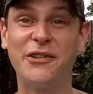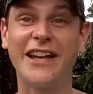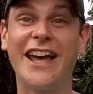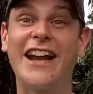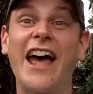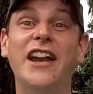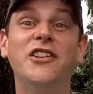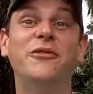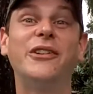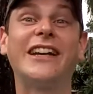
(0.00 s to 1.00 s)
you're doing it,
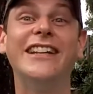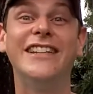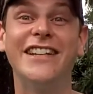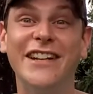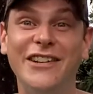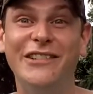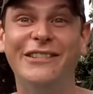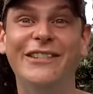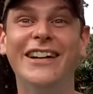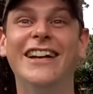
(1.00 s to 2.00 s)
and you will
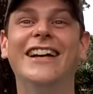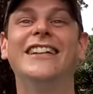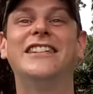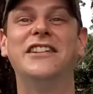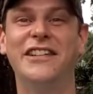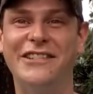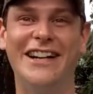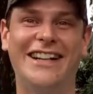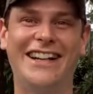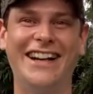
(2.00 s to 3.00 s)
continue to
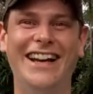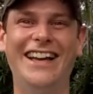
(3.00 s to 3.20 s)
do it.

* [Prompt] Produce a verbatim copy of the listing, leaving out all pictures.

* [Response to the exercise]
(0.00 s to 1.00 s)
you're doing it,
(1.00 s to 2.00 s)
and you will
(2.00 s to 3.00 s)
continue to
(3.00 s to 3.20 s)
do it.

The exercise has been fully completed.